Energy provider Pacific Gas and Electric, which provides power for 16 million Californians between North State California to the outskirts of the greater Los Angeles area, announced of Friday that customers should prepare for another high temporary power outage season due to the wildfire season nearing.
Following the disastrous 2018 Camp Fire that claimed the lives of over 80 people in the town of Paradise and destroyed over 18,000 structures, PG&E was found to be at fault for, among other things, having faulty transmission wiring and not clearing dry brush, and was subsequently ordered to pay over $24,5 billion in fines and settlements. The rapid rise of insurance claims against the company also brought PG&E into bankruptcy in early 2019. After nearly being taken over by the state, the company eventually exited bankruptcy under strict terms in July 2020, and has since continued to pay fines for various wildfires across the state.
As a precaution, the company also instituted planned blackouts to avoid any more costly wildfires, especially during dry or high wind situations. However, that decision left hundreds of thousands of Californians without power for days on end in 2019 and 2020.
Despite judges ordering PG&E to ramp up efforts to inspect power lines, clear brush, and trim trees to reduce wildfire risk, PG&E noted earlier this year that they are far behind in their efforts to reduce wildfire risk.
That, along with high winds expected to be back, and drier than usual conditions across Northern and Central California due to the drought, led PG&E to announce that blackouts would be returning in 2021, albeit, according to PG&E officials, not being as bad as the 2019 planned blackouts.
“The big, big variable that’s unpredictable here is the wind,” said PG&E Risk Officer Sumeet Singh earlier this week. “But in all the forecasts that we’ve done, we do not see ourselves getting back to the same kind of power outage events like we saw in 2019.”
PG&E said in their press release that, in addition to shutdowns, homeowners should keep a 100 foot defensible space around their home and keep out flammable materials to hinder wildfire growth.
Planned blackouts and wildfire protection
“As California heads into wildfire season and with 77 percent of the state facing extreme or exceptional drought conditions, according to the U.S. Drought Monitor, PG&E urges customers and the communities it serves to prepare now and take safety precautions to reduce wildfire risk,” said the company in their release on Thursday. “California law requires homeowners to maintain 100 feet of defensible space around homes and structures, or to the property line, by clearing out flammable materials such as brush or vegetation to help halt the progress of an approaching wildfire. This defensible space also provides for firefighter safety while they protect homes during a wildfire.

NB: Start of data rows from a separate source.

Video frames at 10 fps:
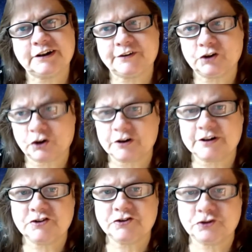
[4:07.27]
and the
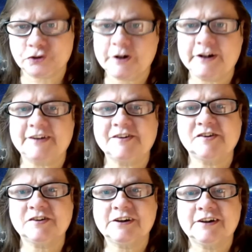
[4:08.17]
courage to join us.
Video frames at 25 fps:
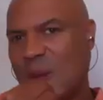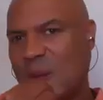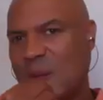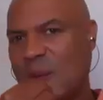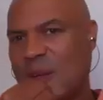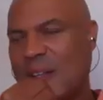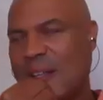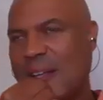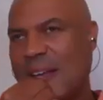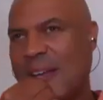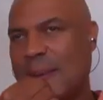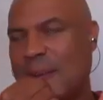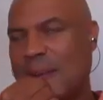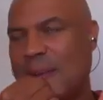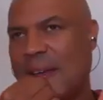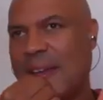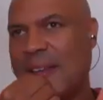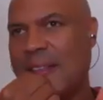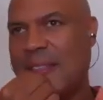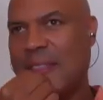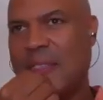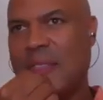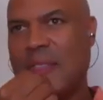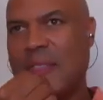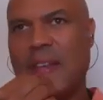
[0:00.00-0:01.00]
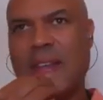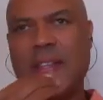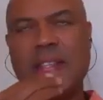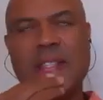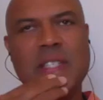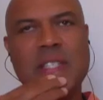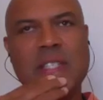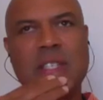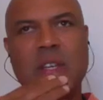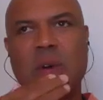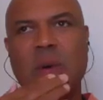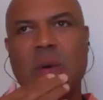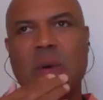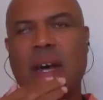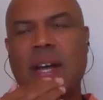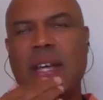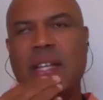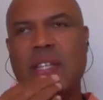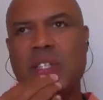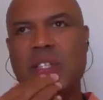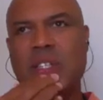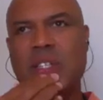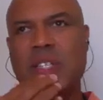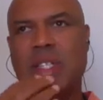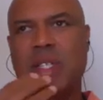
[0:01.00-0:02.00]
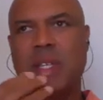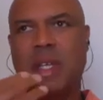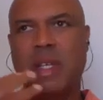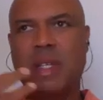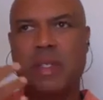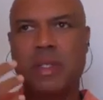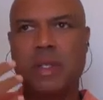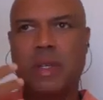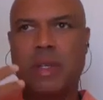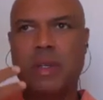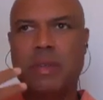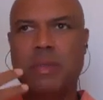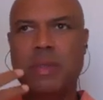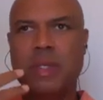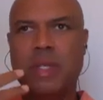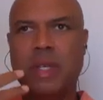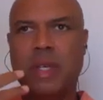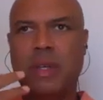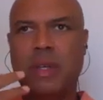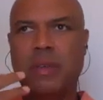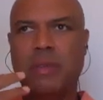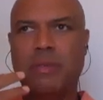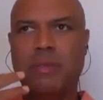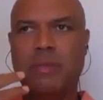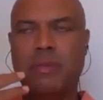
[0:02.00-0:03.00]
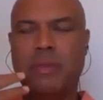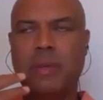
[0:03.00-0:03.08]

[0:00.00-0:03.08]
Well, I just in terms of,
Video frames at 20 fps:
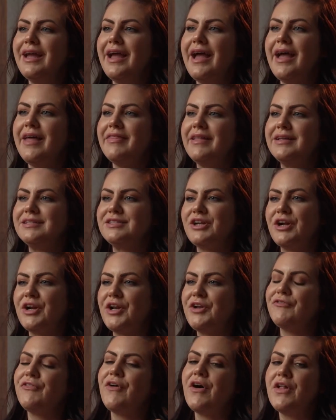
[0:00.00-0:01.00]
and they
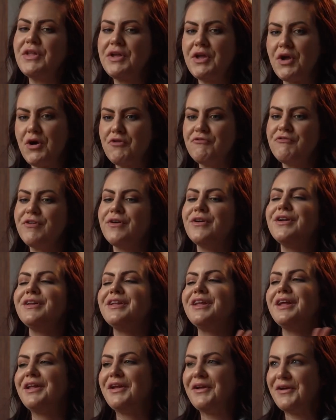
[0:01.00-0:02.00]
started falling over and
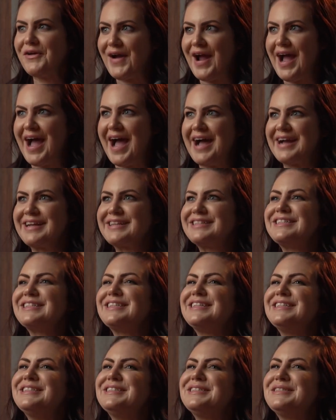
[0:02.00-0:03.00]
getting cracked.
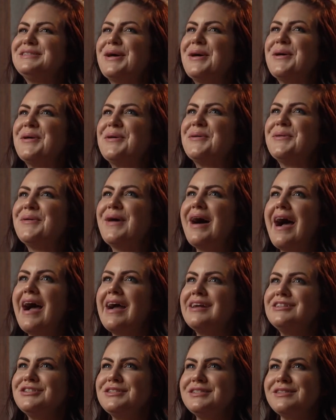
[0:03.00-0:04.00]
And so
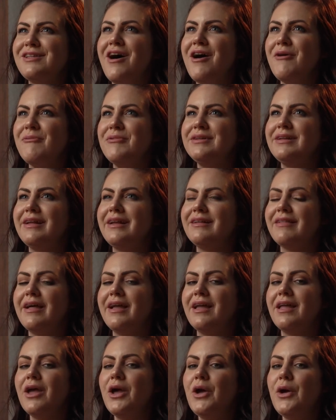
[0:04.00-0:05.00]
I just thought one day,
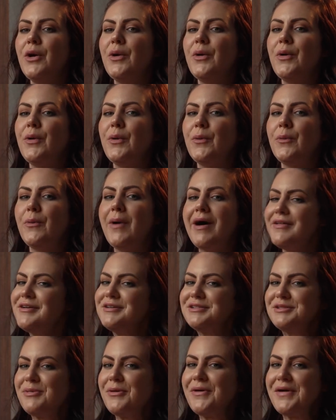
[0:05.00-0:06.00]
like, while I
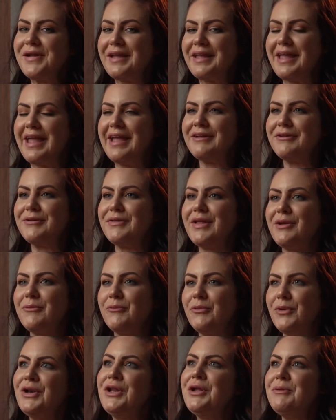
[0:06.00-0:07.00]
was pouring a candle, like,
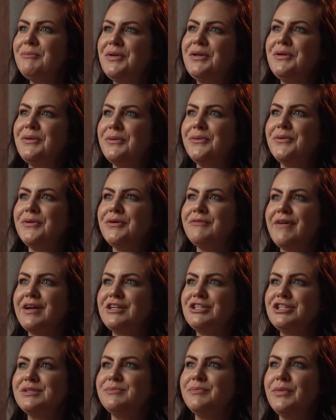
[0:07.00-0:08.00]
wouldn't it be cool if I
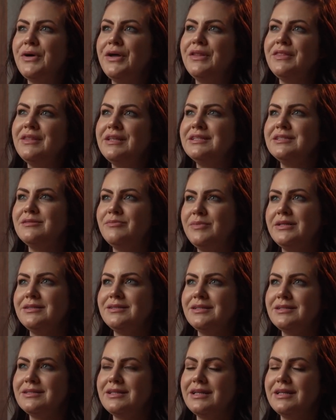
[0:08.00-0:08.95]
just put these pieces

“According to the Fire Safe Council of Santa Cruz County, creating a buffer around your home does not mean you need a ring of bare dirt surrounding your property. With proper planning, you can have a fire safe home and a beautiful landscape. The general concept is that trees should be kept farthest from the house, shrubs can be closer, and lawns and bedding plants can be the closest.
“During severe weather, PG&E may need to turn off power for public safety as high winds can cause tree branches or debris to contact energized electric lines, which could damage electrical equipment and cause a major wildfire.

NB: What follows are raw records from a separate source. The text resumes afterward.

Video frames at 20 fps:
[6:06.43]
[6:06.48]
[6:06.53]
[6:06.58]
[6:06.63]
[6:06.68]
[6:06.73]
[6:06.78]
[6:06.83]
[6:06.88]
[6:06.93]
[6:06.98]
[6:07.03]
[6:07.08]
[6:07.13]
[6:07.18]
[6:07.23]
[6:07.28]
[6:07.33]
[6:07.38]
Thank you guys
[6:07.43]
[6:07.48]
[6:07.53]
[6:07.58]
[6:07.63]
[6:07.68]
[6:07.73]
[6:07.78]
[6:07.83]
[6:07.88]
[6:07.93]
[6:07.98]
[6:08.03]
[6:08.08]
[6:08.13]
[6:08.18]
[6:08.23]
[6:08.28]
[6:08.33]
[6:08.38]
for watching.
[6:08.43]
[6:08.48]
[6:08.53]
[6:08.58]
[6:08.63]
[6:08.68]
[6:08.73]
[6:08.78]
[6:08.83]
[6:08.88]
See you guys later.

“Extreme weather threats can change quickly. PG&E’s goal, dependent on weather and other factors, is to send customer alerts through automated calls, texts, and emails at 48 hours, again at 24 hours, and once more just prior to shutting off power.”
PG&E also suggested clearing brush off of roofs, trimming trees, and looking into programs provided by PG&E for power outage assistance, such as generator rebate programs.

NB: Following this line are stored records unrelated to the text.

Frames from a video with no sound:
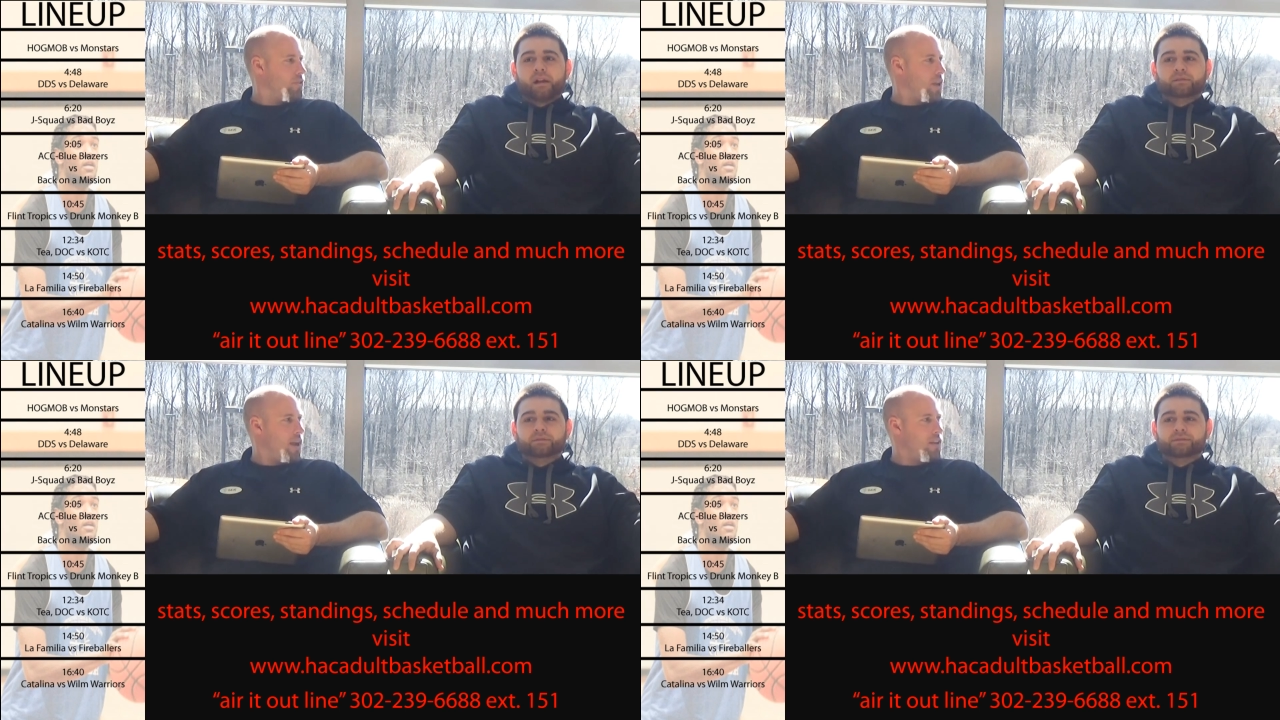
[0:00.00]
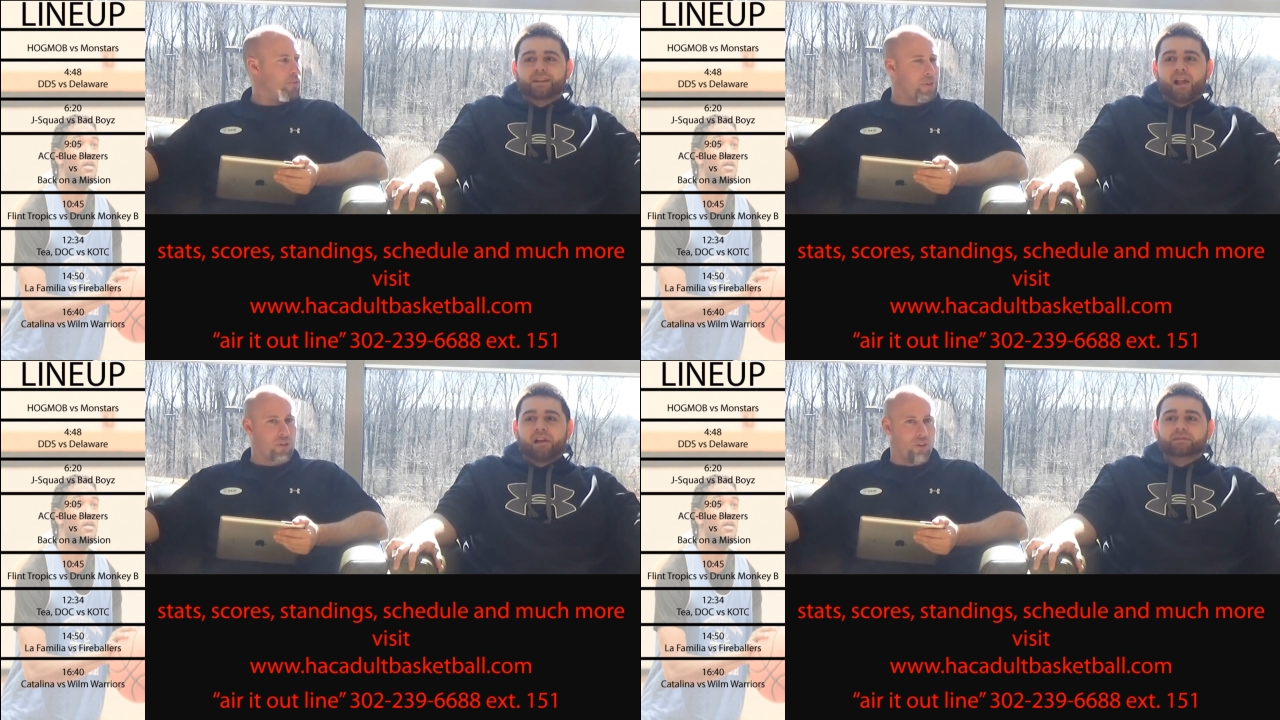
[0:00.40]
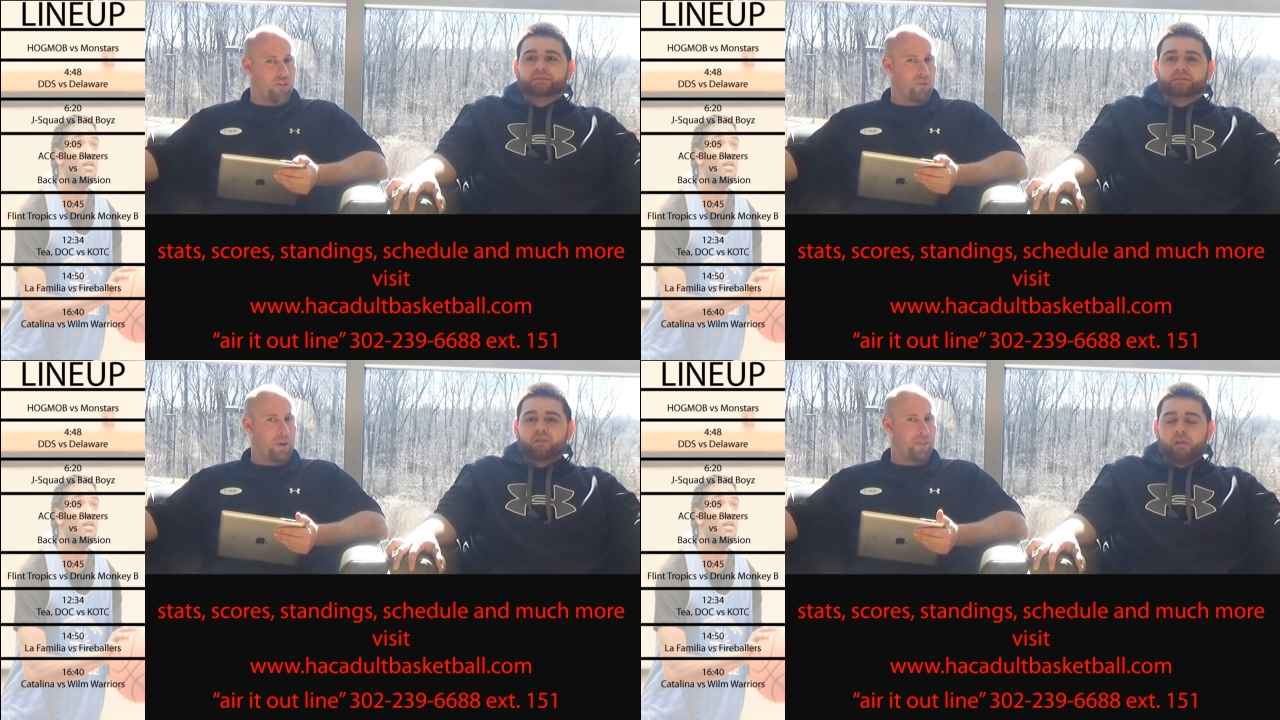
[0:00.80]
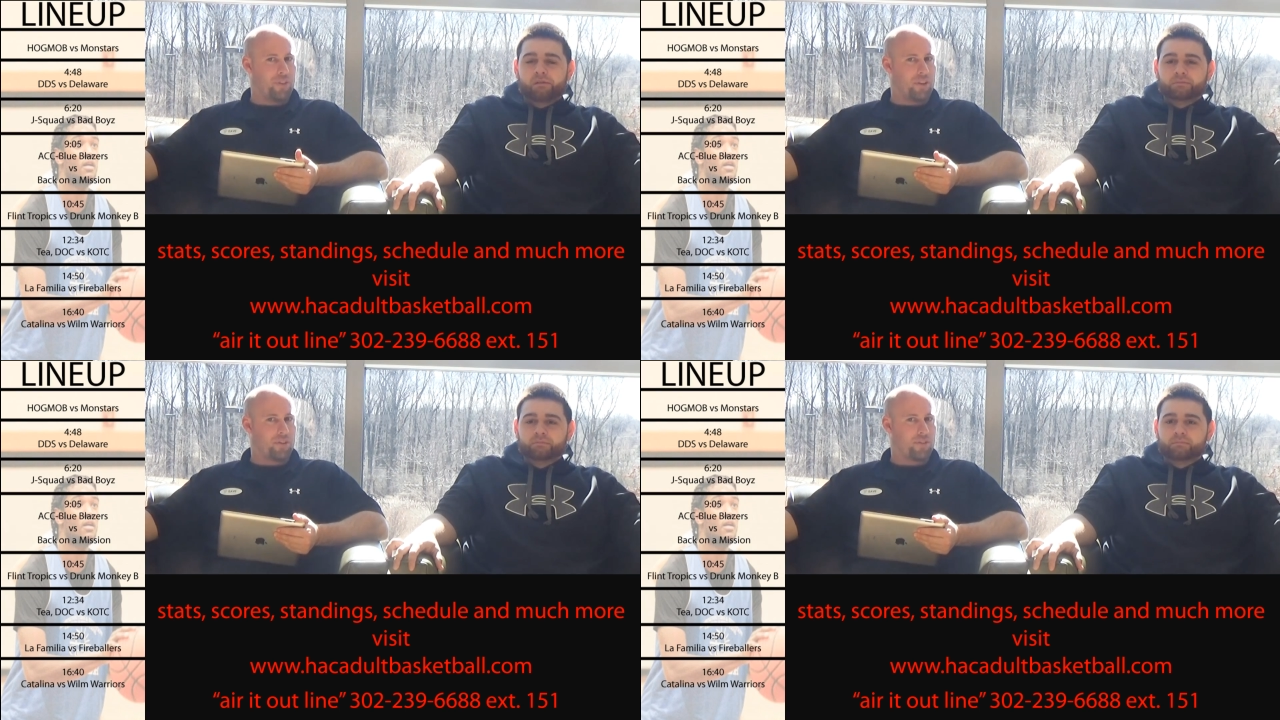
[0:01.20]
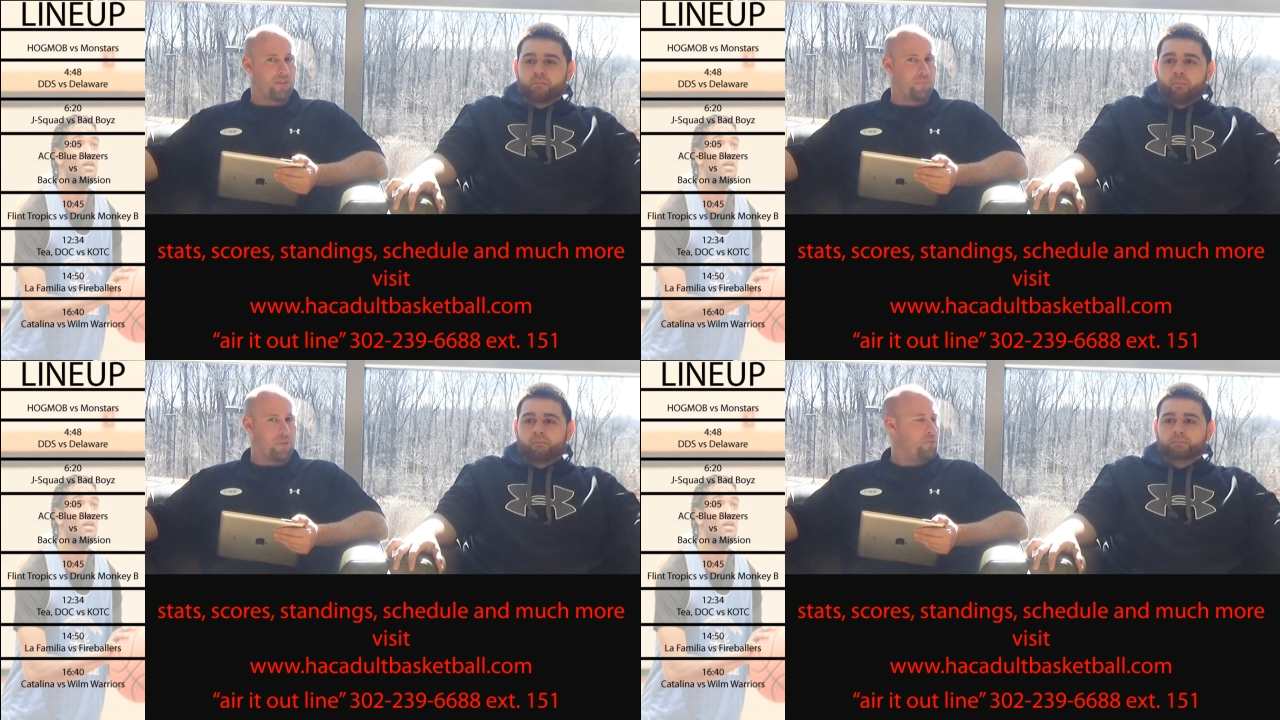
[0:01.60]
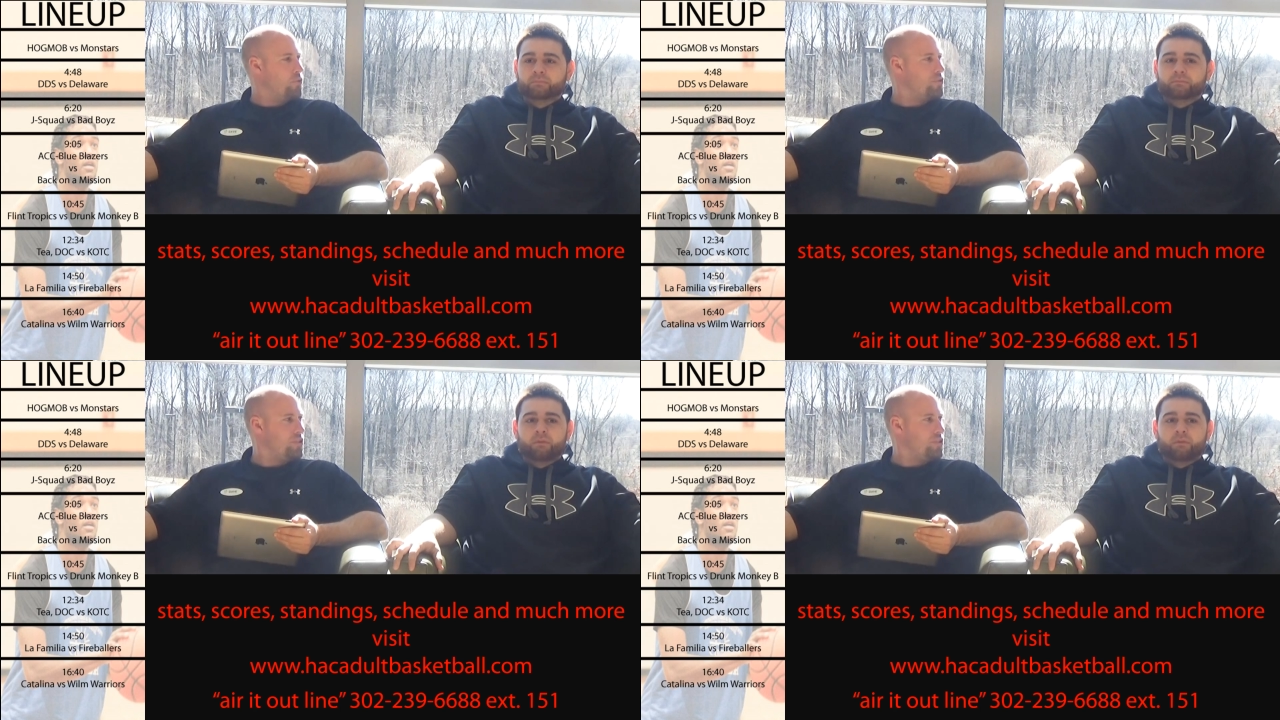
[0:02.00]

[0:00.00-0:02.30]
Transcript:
Speaker 1: Danny's been talking about this before the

Critics, however, pointed out that PG&E is possibly preparing for larger than normal power outages despite saying previously that they wouldn’t be as bad as 2019.
“They’re trying to be the good guy here,” Dory Isley, a former customer relations supervisor for a power company, explained to the Globe on Friday. “But they are offering rebates on power generators. They are talking portable batteries. This isn’t some small-scale thing. They are expecting big swaths out. I haven’t seen wording like this since I worked in the Southeast when power companies sent out hurricane guidance.”
“They’re trying to play it off, but in reality they don’t want people rally against them for all of these power outages that they themselves are partially to blame for not fixing things fast enough. They even put some blame on the people, pointing out state laws there.
“Bottom line, they’re deflecting on how much the blackouts are still going to be their fault.”
California wildfire season is expected to begin in early July, although many experts note that, due to the environmental conditions, it is more of a soft season beginning, with large wildfires being possible at any time.